_EXERCISE BRIEF_
Repeat all the data exactly, and where a record holds a picture, leave that picture out.

══ ENTRIES SUPPLIED

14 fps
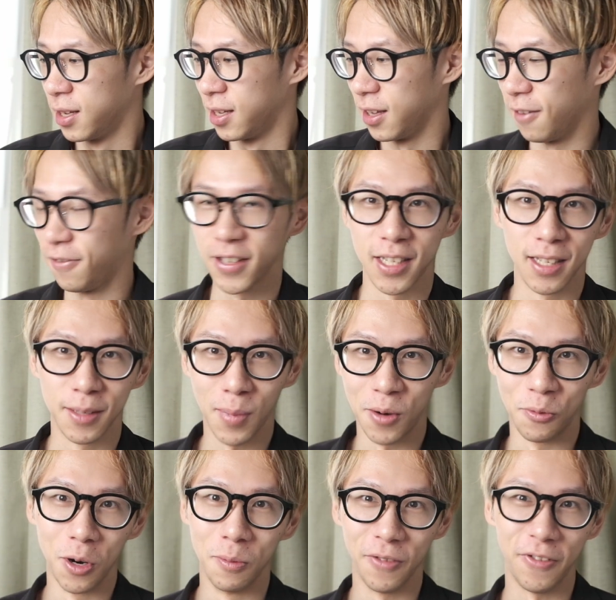If it's in my
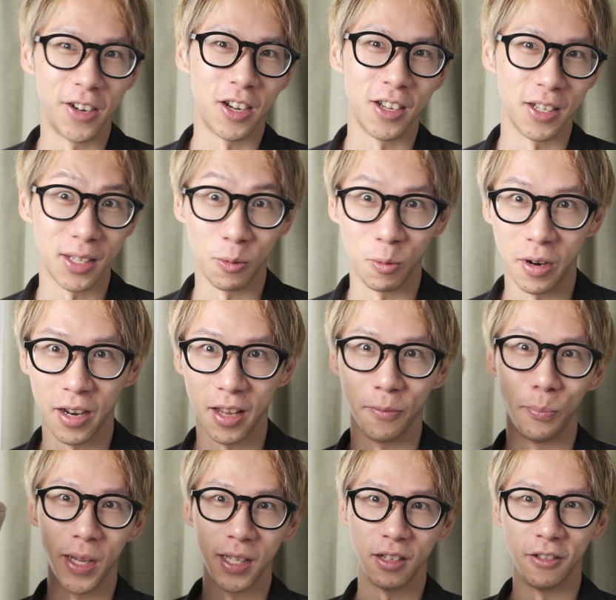room, if I toss it somewhere, I can
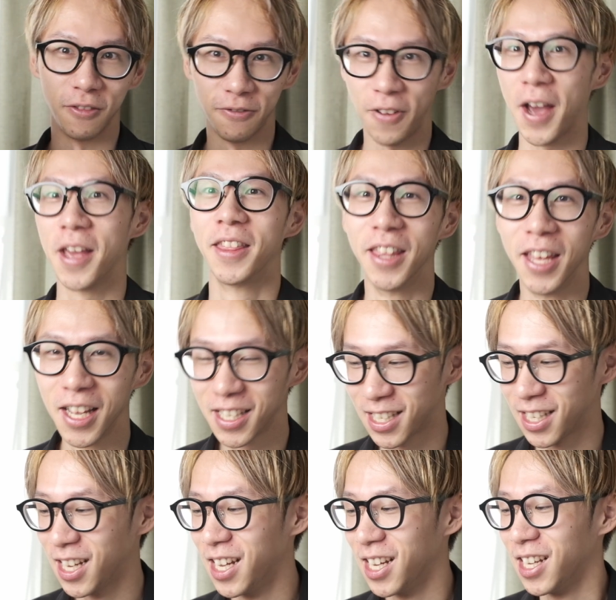basically find this.
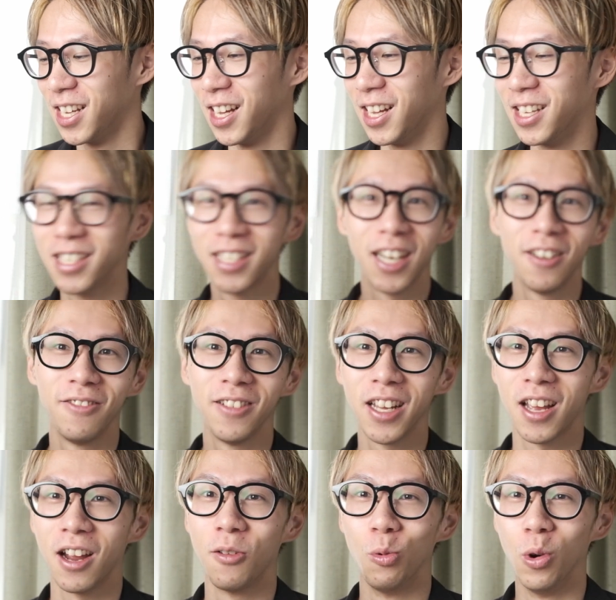Instead of like
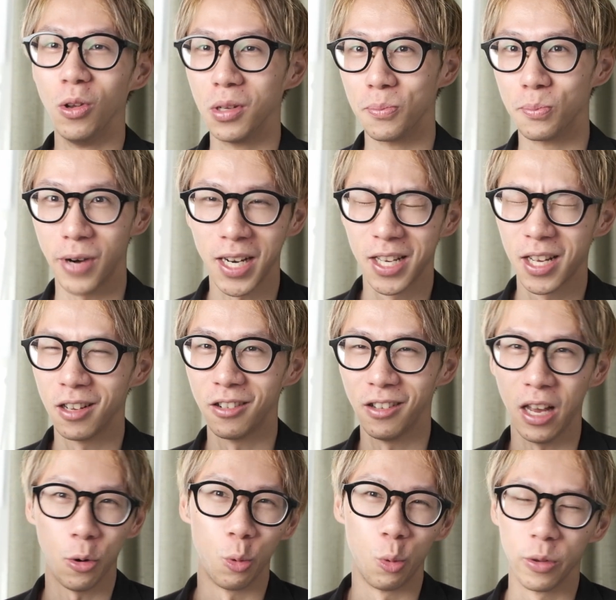a really bright color,
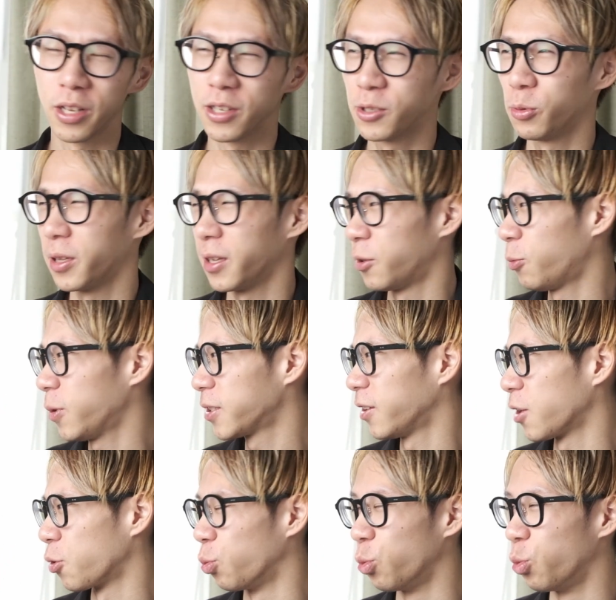like there was
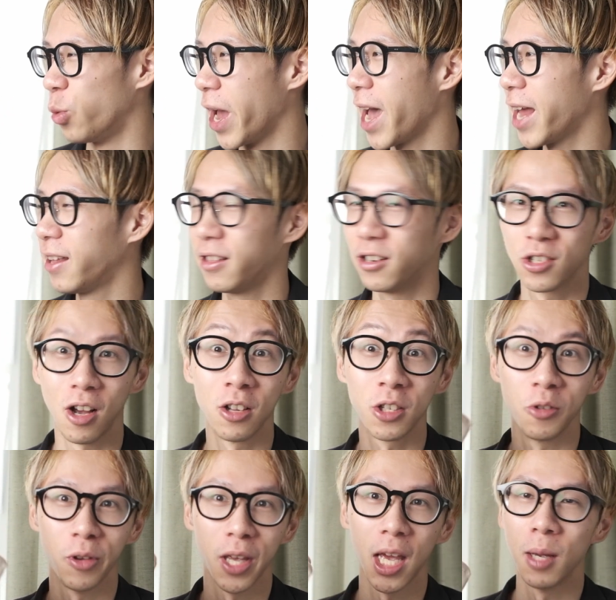like red. There's also
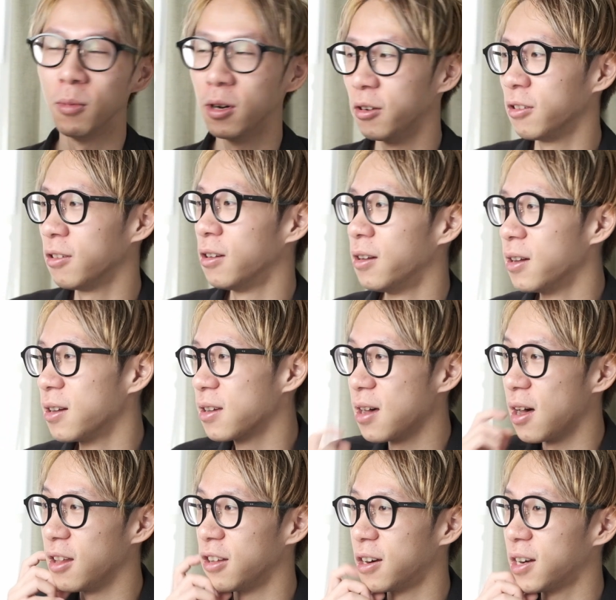camo
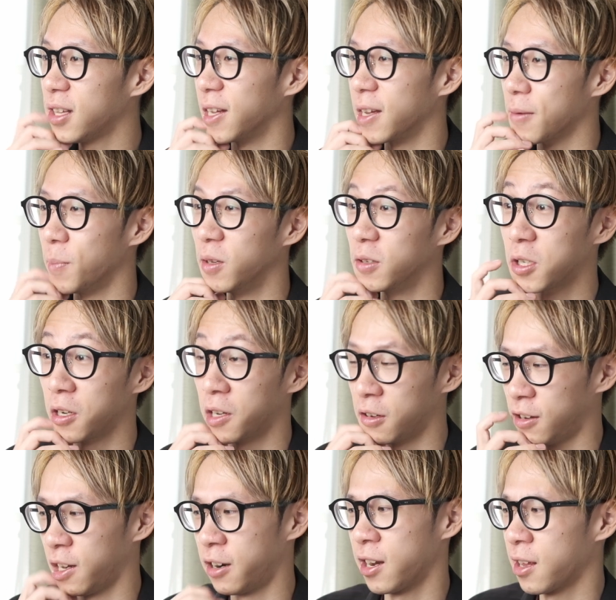color, like
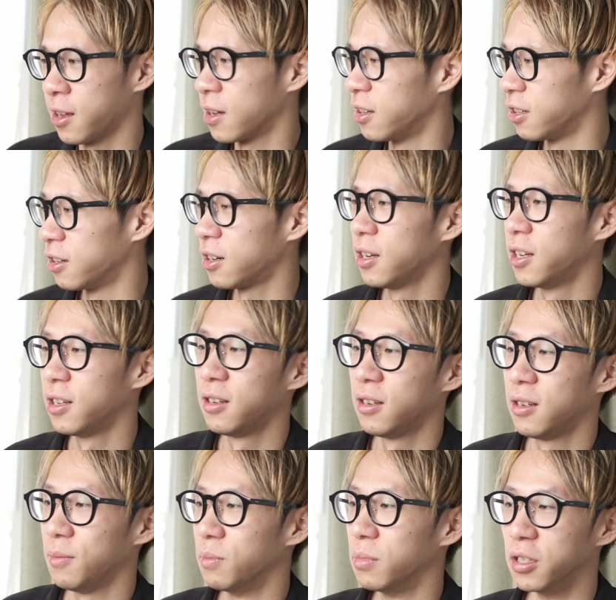military color.
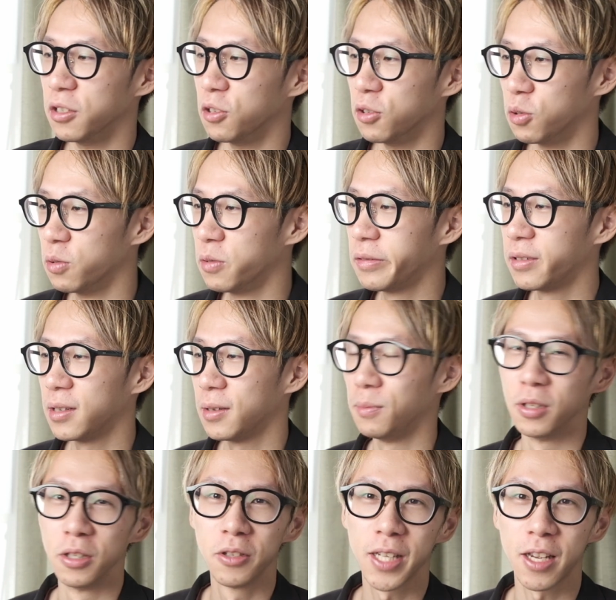
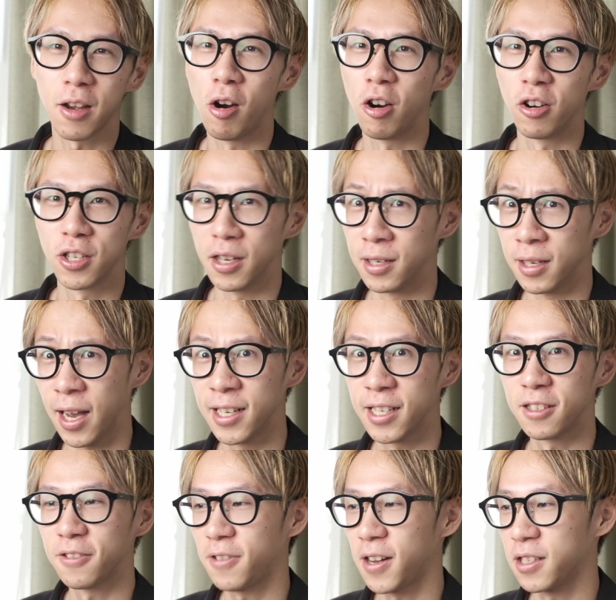Blue's like hard to
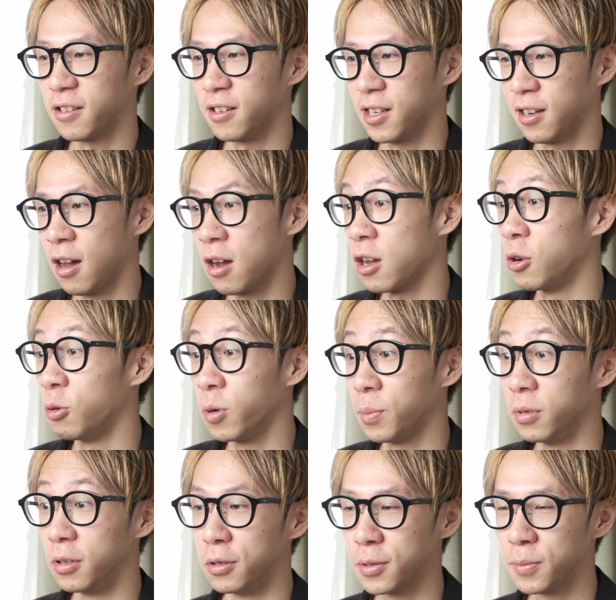identify, so I did not go with
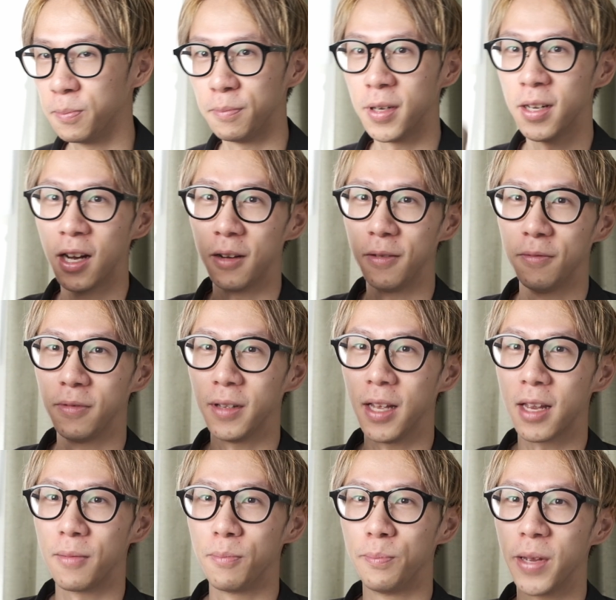blue. But
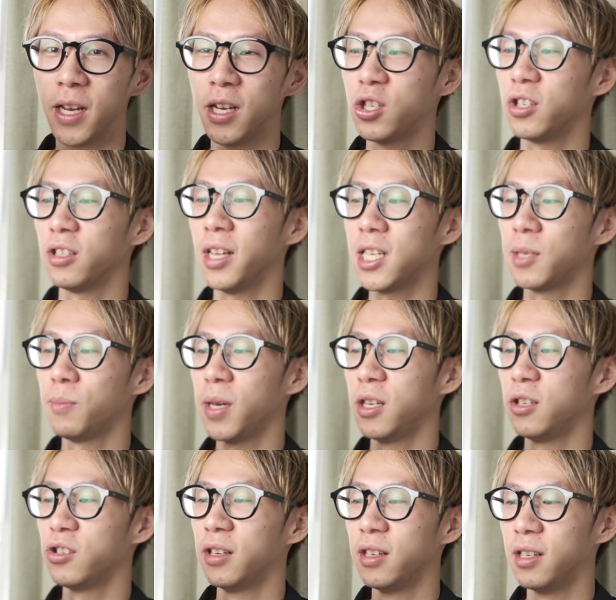like beige, light
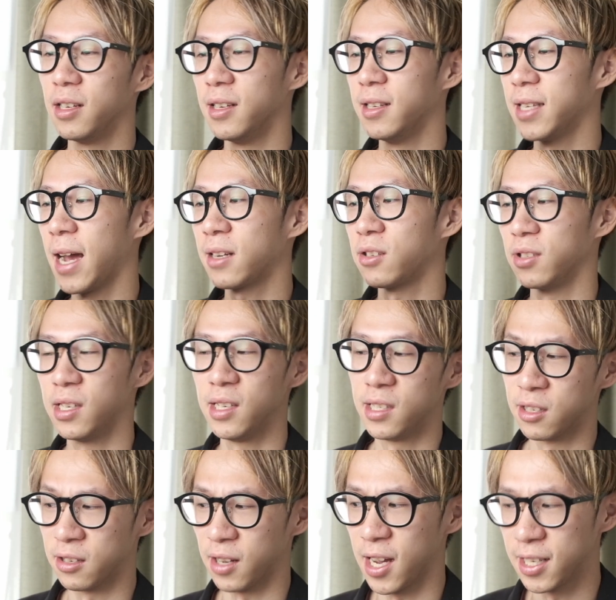beige is actually easier
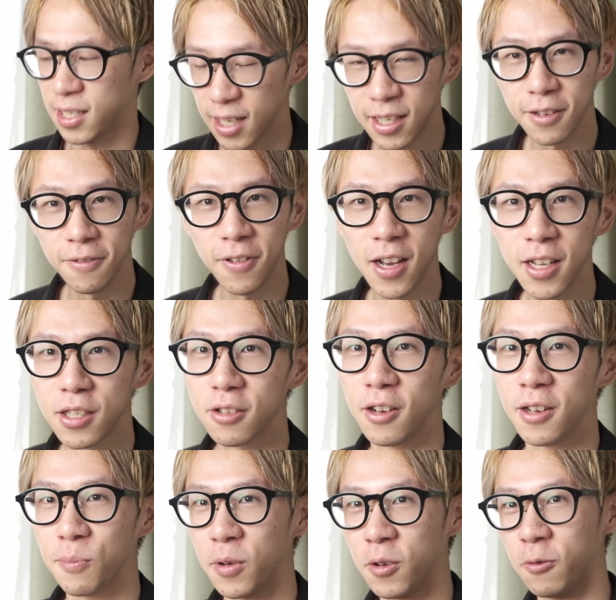to identify, so I
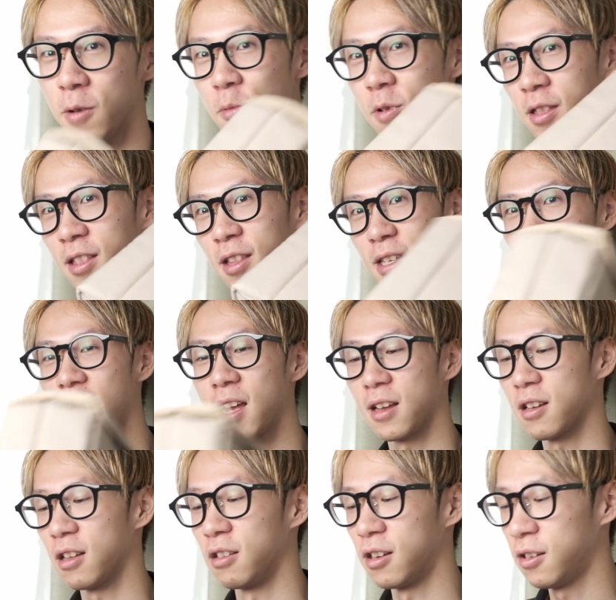went with this
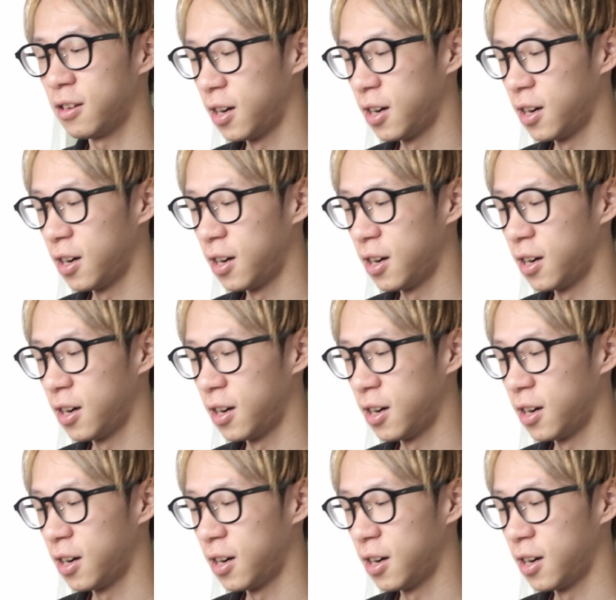color.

════

_WRITTEN SOLUTION_
14 fps
If it's in my
room, if I toss it somewhere, I can
basically find this.
Instead of like
a really bright color,
like there was
like red. There's also
camo
color, like
military color.
Blue's like hard to
identify, so I did not go with
blue. But
like beige, light
beige is actually easier
to identify, so I
went with this
color.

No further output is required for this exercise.